Ateşkesin bir zafer olmadığını belirten Babacan, “Gerçek zafer, adaletin tecelli ettiği, sorumluların hesap verdiği ve başkenti Doğu Kudüs olan bağımsız bir Filistin Devleti kurulduğunda kazanılacaktır” dedi. Konuşmasında Netanyahu’ya tepki gösteren Babacan, “Uluslararası Ceza Mahkemesi tarafından soykırım suçlamasıyla itham edilen bir kişinin politika sahnelerinde yeri yoktur. Netanyahu’nun yeri Miloseviç ve Karadziç’in yanıdır” dedi.
"ORTADA İSRAİL’İN GÜVENLİĞİNİ GARANTİ ALTINA ALAN BİR BELGE VAR"

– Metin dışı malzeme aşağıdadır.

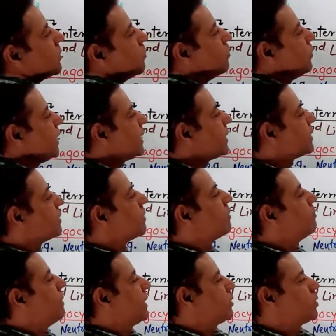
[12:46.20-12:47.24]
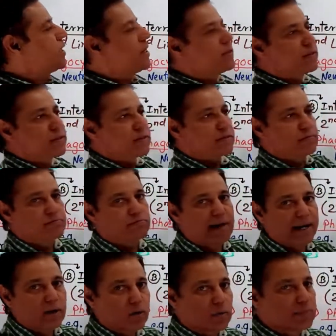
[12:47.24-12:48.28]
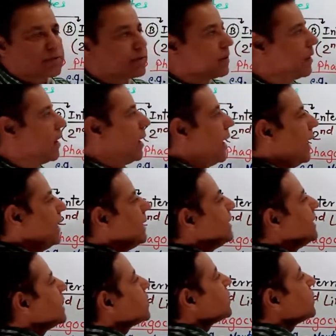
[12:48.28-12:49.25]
with pathogens, microbes, and in this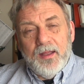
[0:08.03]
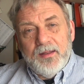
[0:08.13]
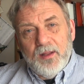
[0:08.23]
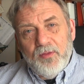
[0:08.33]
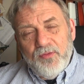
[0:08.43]

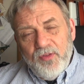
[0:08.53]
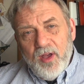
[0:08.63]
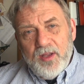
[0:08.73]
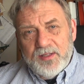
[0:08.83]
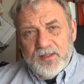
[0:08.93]
Now, the
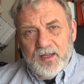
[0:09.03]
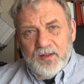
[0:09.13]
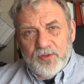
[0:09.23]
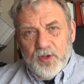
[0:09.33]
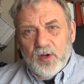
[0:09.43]
first thing
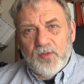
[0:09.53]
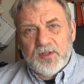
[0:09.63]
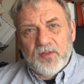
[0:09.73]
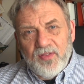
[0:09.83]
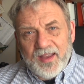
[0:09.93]
photographers
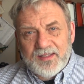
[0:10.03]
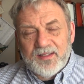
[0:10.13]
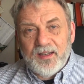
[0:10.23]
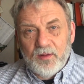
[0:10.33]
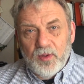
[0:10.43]
are
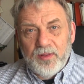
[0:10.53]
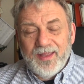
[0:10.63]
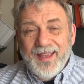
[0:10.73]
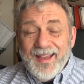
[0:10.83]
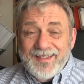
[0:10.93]
fascinated with
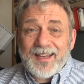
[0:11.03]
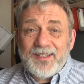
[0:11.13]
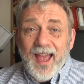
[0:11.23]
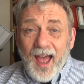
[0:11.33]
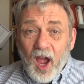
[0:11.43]
is
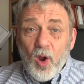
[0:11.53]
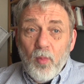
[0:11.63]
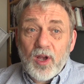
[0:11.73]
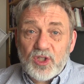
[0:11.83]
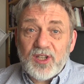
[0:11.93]
actually how
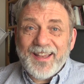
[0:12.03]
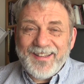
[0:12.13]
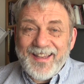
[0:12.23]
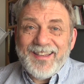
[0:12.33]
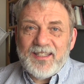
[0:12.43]
much
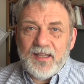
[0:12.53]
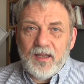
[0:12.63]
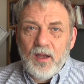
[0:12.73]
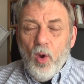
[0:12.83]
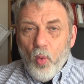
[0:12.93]
light is there,
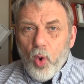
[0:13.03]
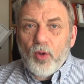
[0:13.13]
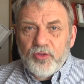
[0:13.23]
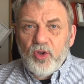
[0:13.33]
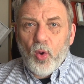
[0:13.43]

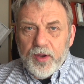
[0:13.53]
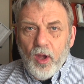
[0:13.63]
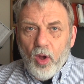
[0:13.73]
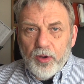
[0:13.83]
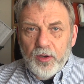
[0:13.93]
what's going
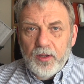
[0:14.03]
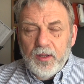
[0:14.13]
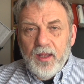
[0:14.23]
on.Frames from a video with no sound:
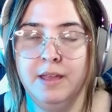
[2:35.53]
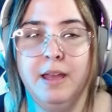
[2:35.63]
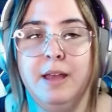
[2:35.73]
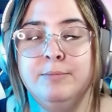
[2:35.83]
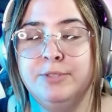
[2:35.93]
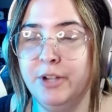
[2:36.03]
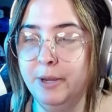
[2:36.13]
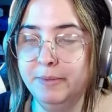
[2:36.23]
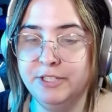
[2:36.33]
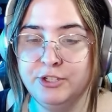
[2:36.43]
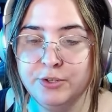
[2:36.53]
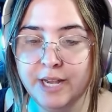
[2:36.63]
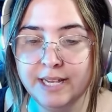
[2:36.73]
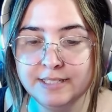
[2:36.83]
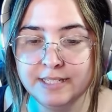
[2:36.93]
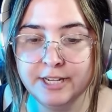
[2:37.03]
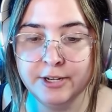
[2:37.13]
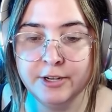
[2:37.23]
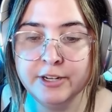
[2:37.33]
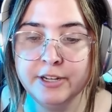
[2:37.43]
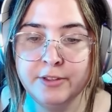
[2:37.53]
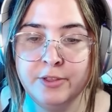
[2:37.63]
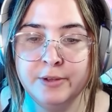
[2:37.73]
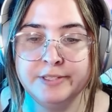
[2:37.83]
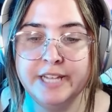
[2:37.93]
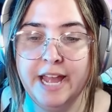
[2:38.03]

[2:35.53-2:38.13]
I'm sorry, but did you guys hear those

Ateşkes sonrası imzalanan uluslararası protokollere de dikkat çeken Babacan, belgelerin Filistin açısından somut kazanım sağlamadığını belirtti. Babacan, “Metin, Filistin meselesinin özü olan işgal ve iki devletli çözüm gibi temel hakları görmezden geliyor. Gazze’nin yönetimi hâlâ İsrail ve uluslararası güçler arasında paylaştırılıyor. Ortada Filistin’in değil, İsrail’in güvenliğini garanti altına alan bir belge var” ifadelerini kullandı.
Türkiye’nin süreçteki rolüne değinen Babacan, “Artık Türkiye, bir arabulucudan öte, bölgesel güvenlik mimarisinin asli bir unsuru haline gelmiştir. Mazlumun kaderi zalimin iki dudağı arasına bırakılamaz. İsrail’in yeniden saldırıya kalkışmaması için uluslararası yaptırımlar derhal devreye sokulmalıdır” dedi. Babacan, Gazze’de yaşamını yitiren 67 bin kişi için adalet çağrısında bulunmayı da ihmal etmedi.

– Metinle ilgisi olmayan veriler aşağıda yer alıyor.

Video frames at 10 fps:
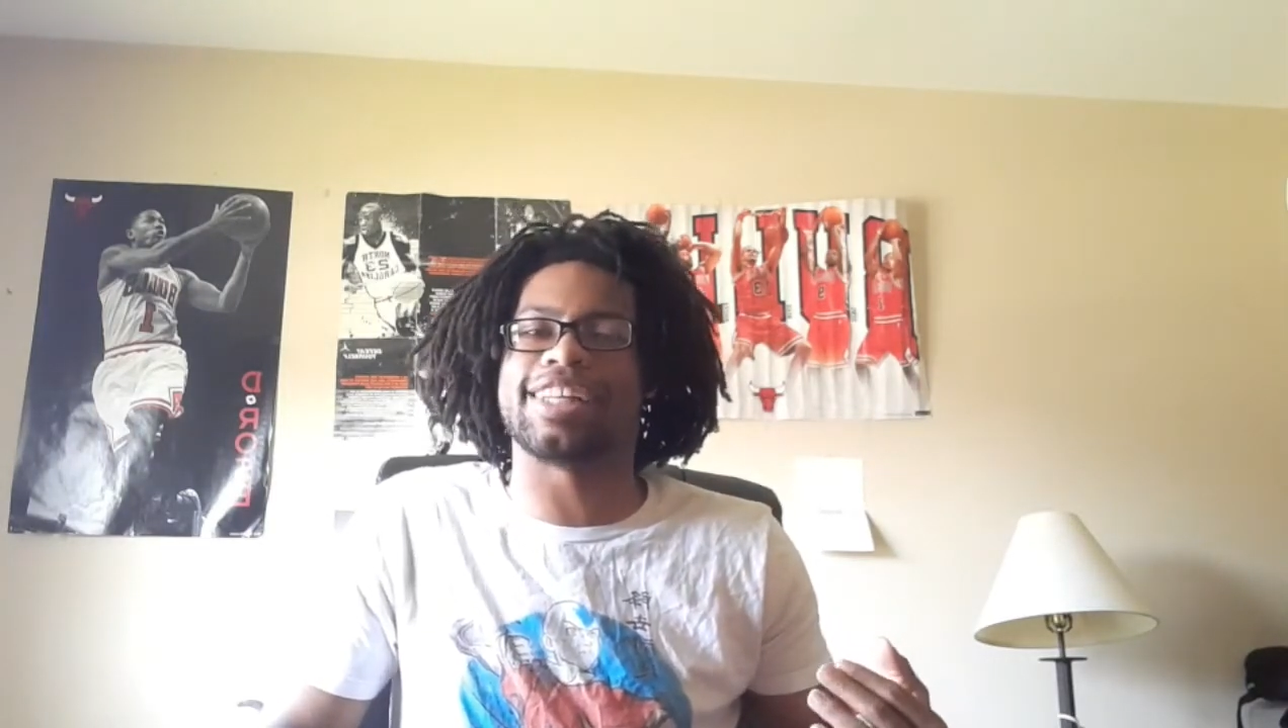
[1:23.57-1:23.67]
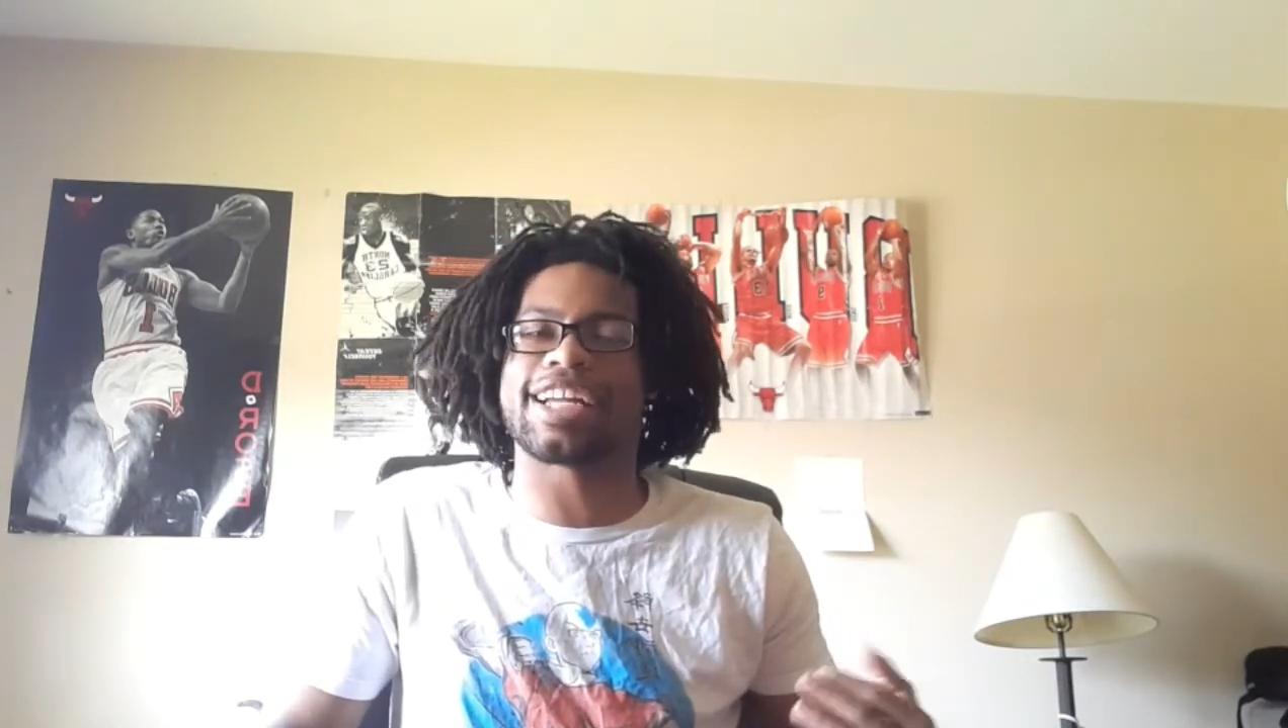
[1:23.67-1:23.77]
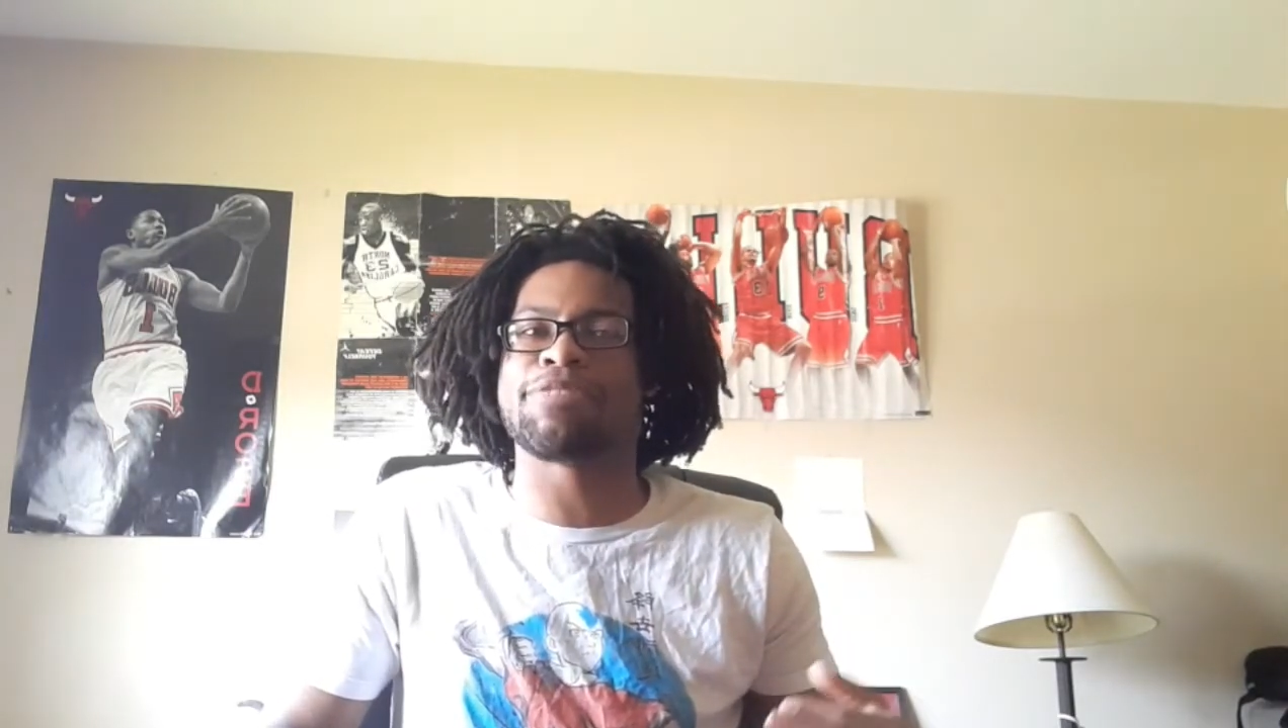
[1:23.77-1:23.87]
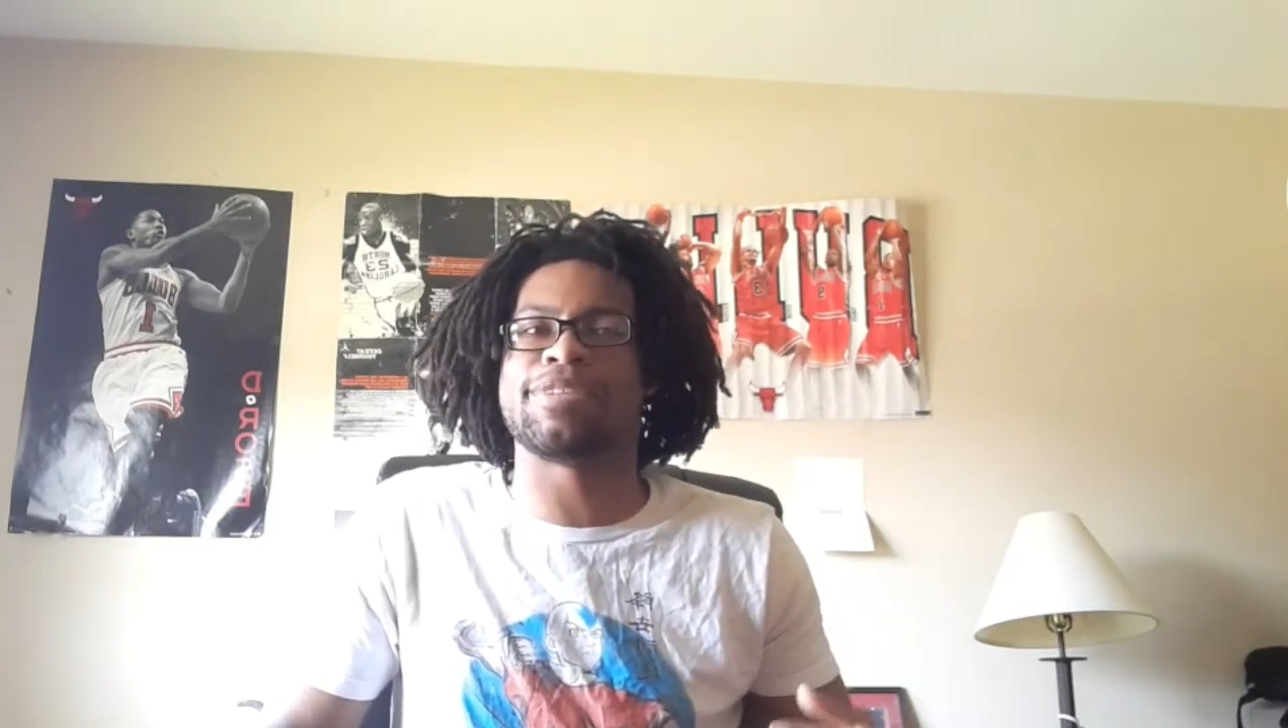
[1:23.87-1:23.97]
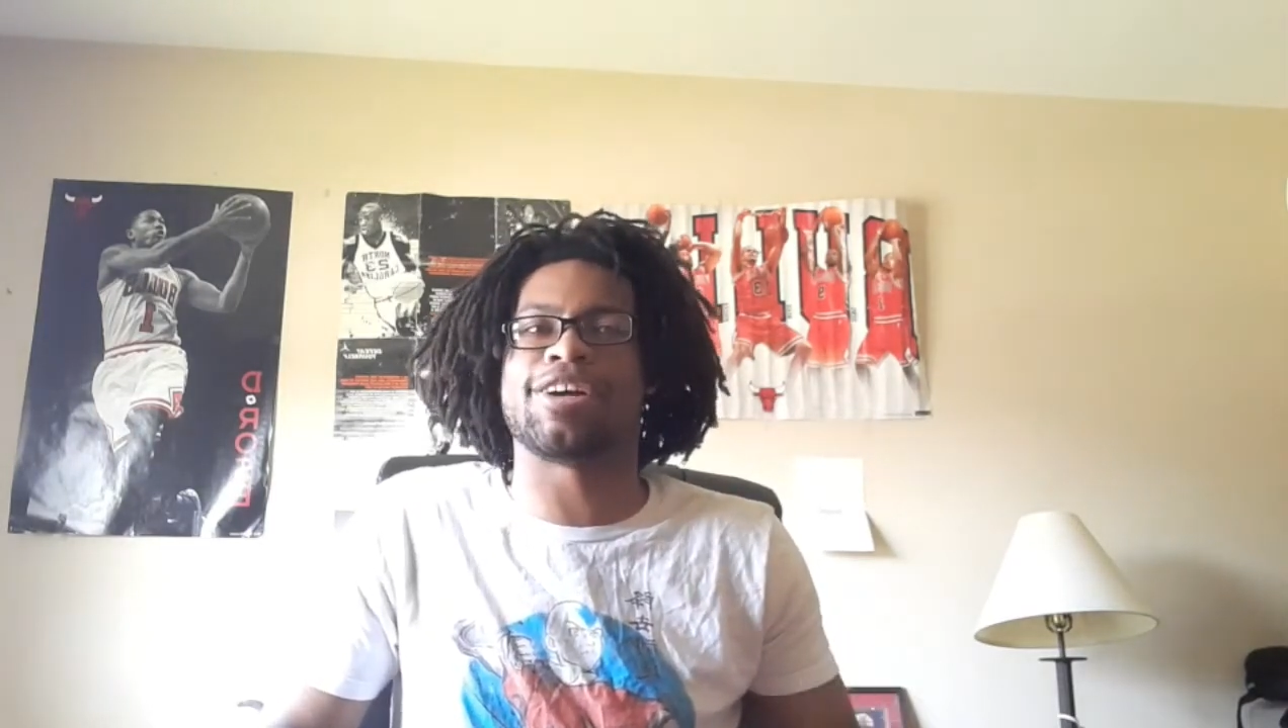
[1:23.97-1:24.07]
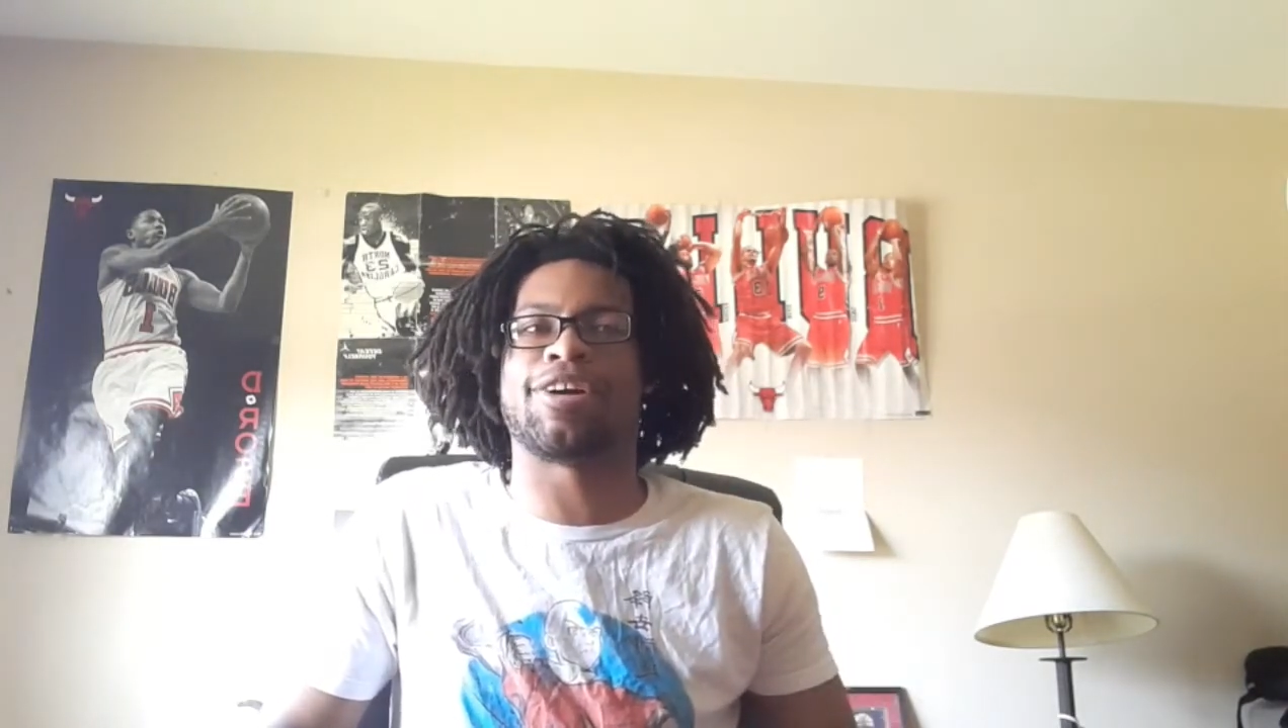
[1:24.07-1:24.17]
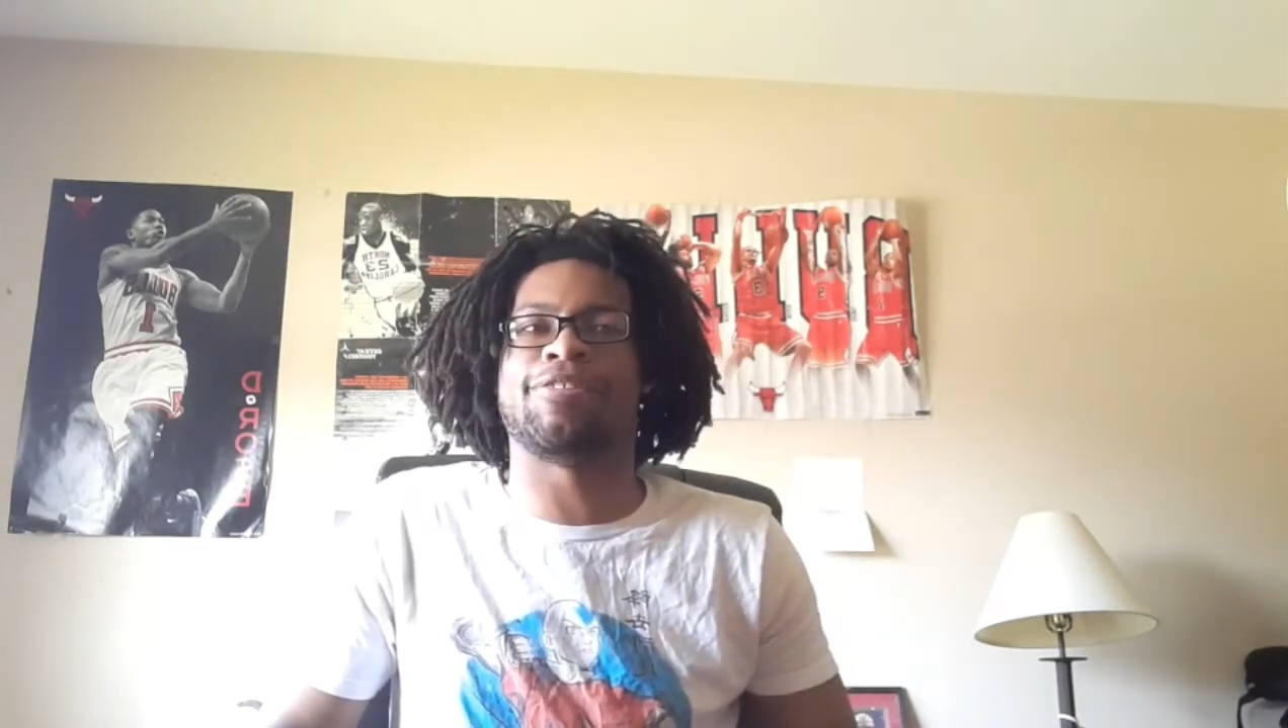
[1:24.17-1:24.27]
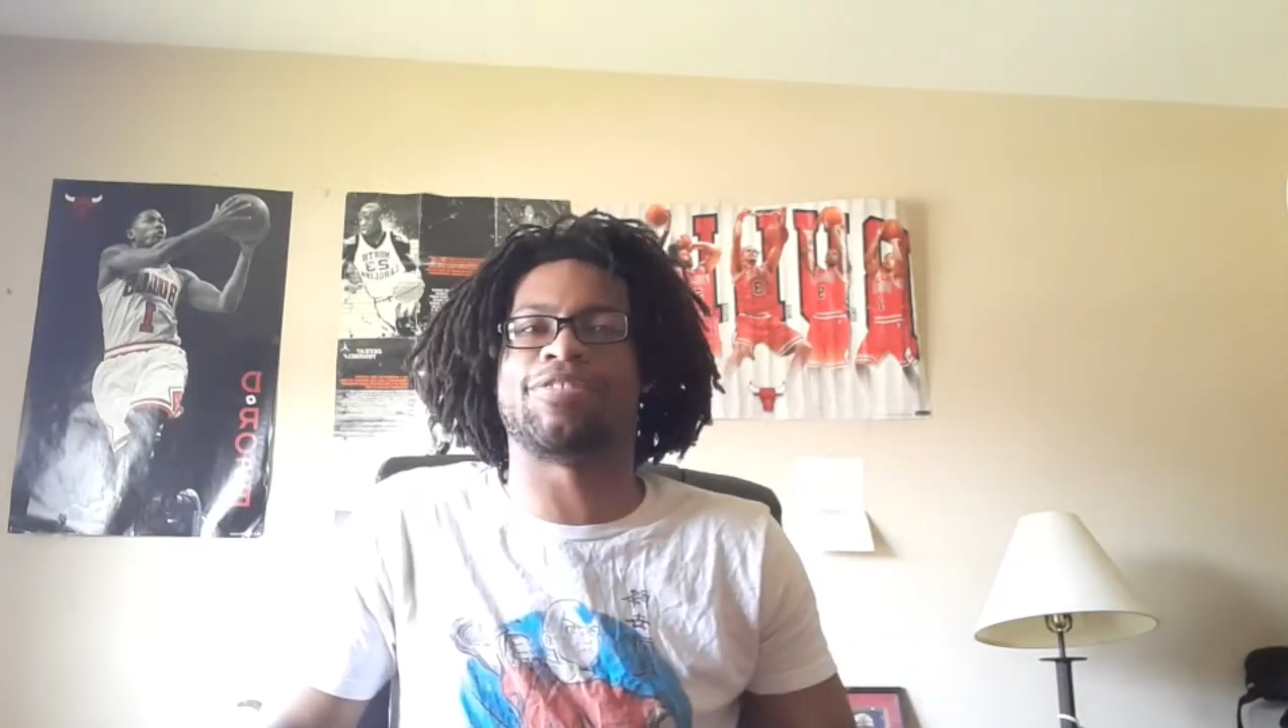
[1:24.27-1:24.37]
That can be hurt,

"GENÇLERİN KOLAY İŞ BULDUĞU, ÖZGÜR VE ZENGİN BİR TÜRKİYE’Yİ İNŞA EDECEĞİZ"
Babacan, konuşmasında Türkiye’nin iç sorunlarına da değinerek, organize suçlar, çeteler ve gençlerin sanal kumar tuzağına düşürülmesini eleştirdi. “Evlatlarını sanal kumara, kolay para için çetelere kurban veren ailelerin yaşadığı acıyı görmezden gelmemek gerekiyor. Bu bataklığı biz kurutacağız, bu karanlık işleyişi biz bitireceğiz” dedi.
Ekonomik sorunlara dair de uyarılarda bulunan Babacan, enflasyonun kontrol altına alınamamasını, Merkez Bankası’nın bağımsızlığının sona erdirilmesini ve kur korumalı mevduat uygulamasının olumsuz etkilerini örnek gösterdi. Babacan, “Helal kazancın mümkün olduğu, fırsat eşitliğinin sağlandığı bir ekonomik sistem kuracağız. Gençlerin kolay iş bulduğu, özgür ve zengin bir Türkiye’yi inşa edeceğiz” diye konuştu.
Babacan'ın açıklamalarından satır başları:
“NE NETANYAHU’YU UNUTURUZ NE DE AFFEDERİZ”
“Bu ateşkes geçmişin suçlarını silmez, silemez.
Hastanelere, okullara, çadırlara uzanan katliamları unutacak mıyız?
Yardım dağıtım noktalarında açlıkla mücadele eden kadınlara, çocuklara açılan ateşleri unutacak mıyız?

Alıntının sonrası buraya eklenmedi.